Stored data

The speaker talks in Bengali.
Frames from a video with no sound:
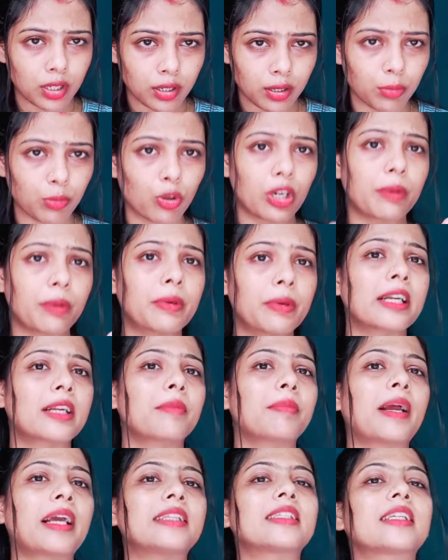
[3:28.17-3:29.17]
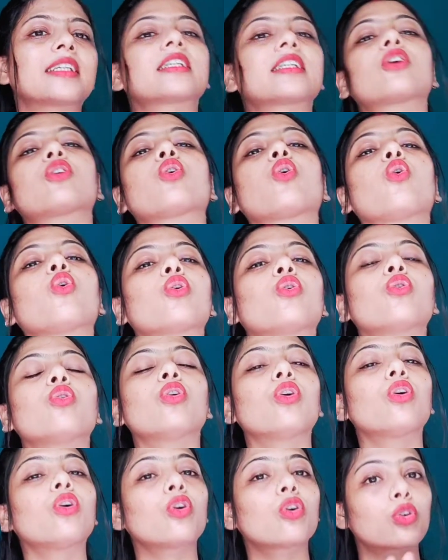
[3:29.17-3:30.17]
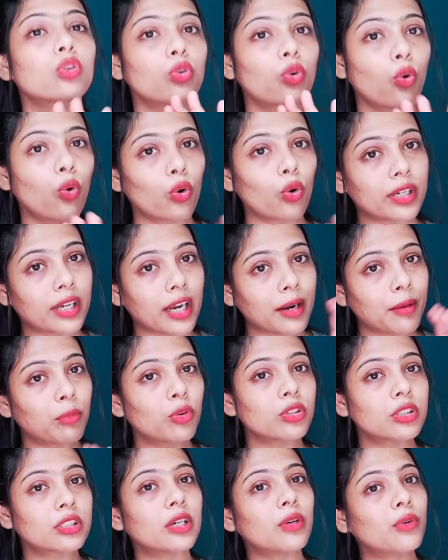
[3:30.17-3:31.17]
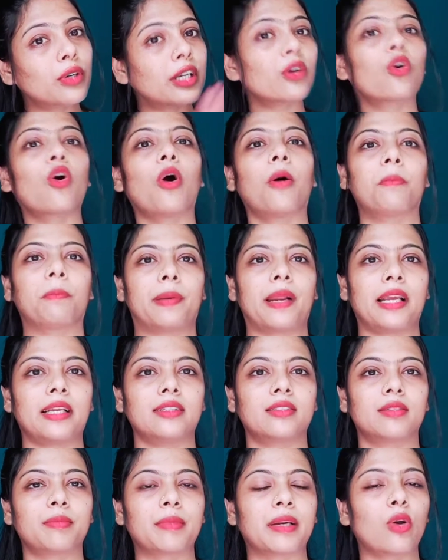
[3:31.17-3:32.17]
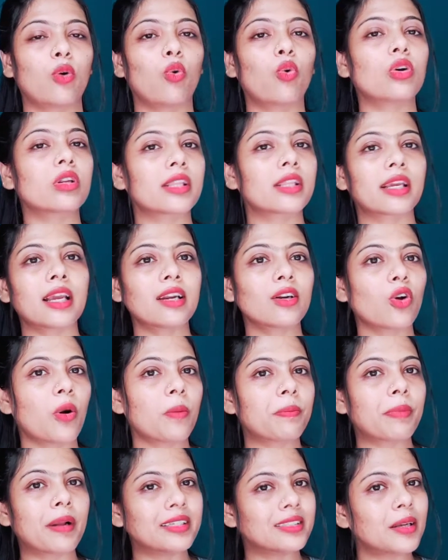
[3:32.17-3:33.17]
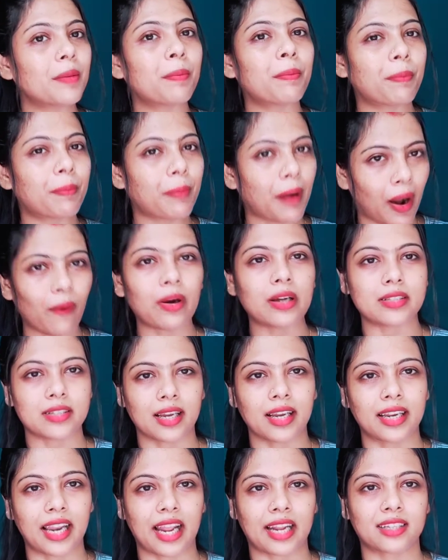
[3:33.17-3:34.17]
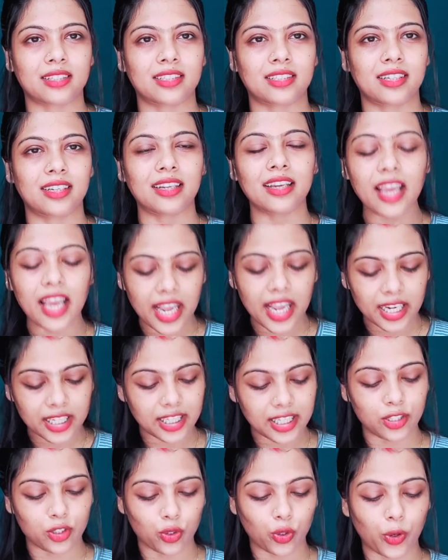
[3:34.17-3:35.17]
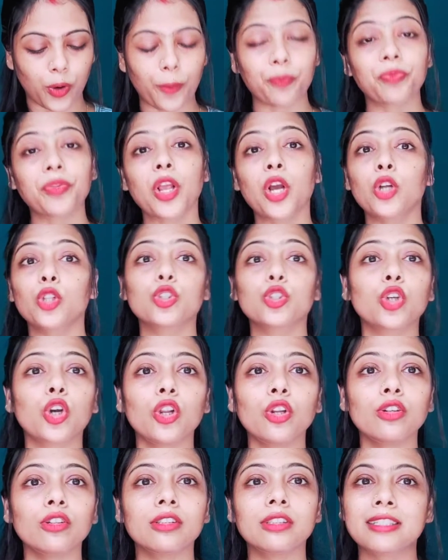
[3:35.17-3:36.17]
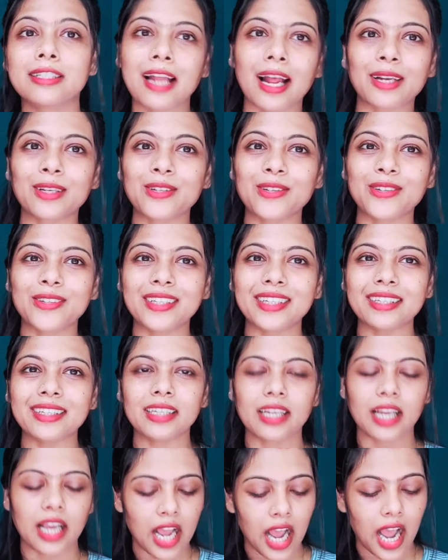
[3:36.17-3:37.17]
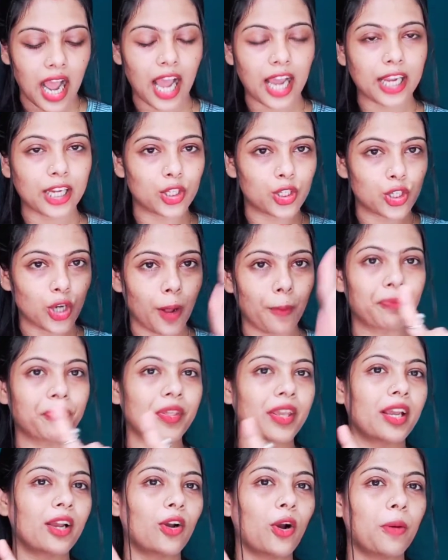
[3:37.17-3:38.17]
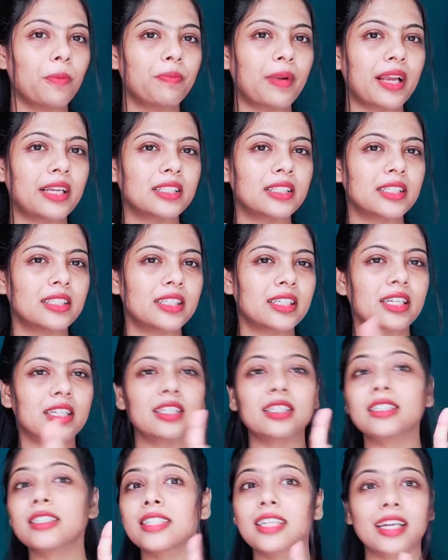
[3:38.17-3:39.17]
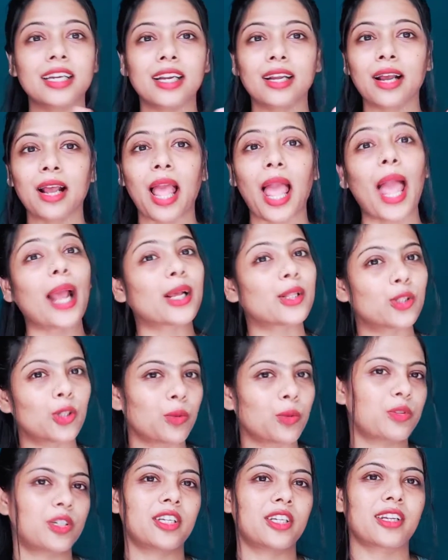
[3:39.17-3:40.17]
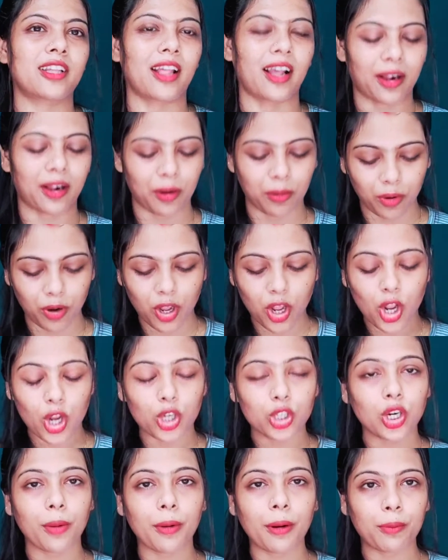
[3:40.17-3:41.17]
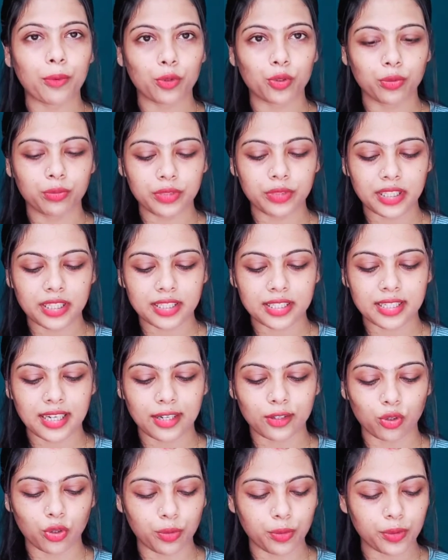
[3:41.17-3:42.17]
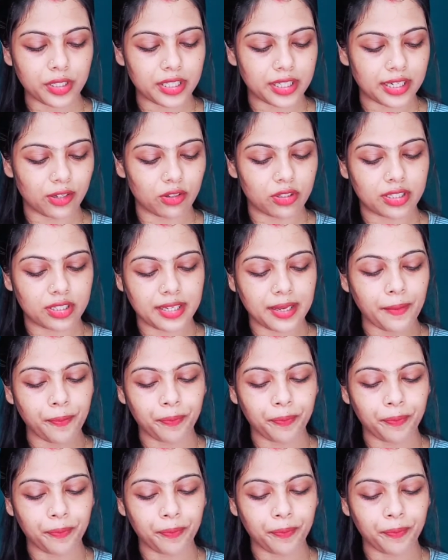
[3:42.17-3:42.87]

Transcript: মোটামুটি একটা প্রাইজ আছে কারণ ওগুলো ওটার মধ্যে ওটা কম প্রাইস মানে ওর থেকে আর কম প্রাইসে পাওয়া যায় না অ্যাকচুয়ালি সেই জন্য তো চলো স্টার্ট করি আগে সব থেকে কম প্রাইসের যেটা সেটা একদম শেষে দেখাবো সবার প্রথম যেটা স্টার্ট করবো সেটা হচ্ছে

HOW TO COMPLETE THIS TASK »
When you reach the line with "[3:36.17-3:37.17]" in the records above, begin repeating the lines exactly, and stop after the line with "[3:42.17-3:42.87]". Skip all pictures.

YOUR RESPONSE »
[3:36.17-3:37.17]
[3:37.17-3:38.17]
[3:38.17-3:39.17]
[3:39.17-3:40.17]
[3:40.17-3:41.17]
[3:41.17-3:42.17]
[3:42.17-3:42.87]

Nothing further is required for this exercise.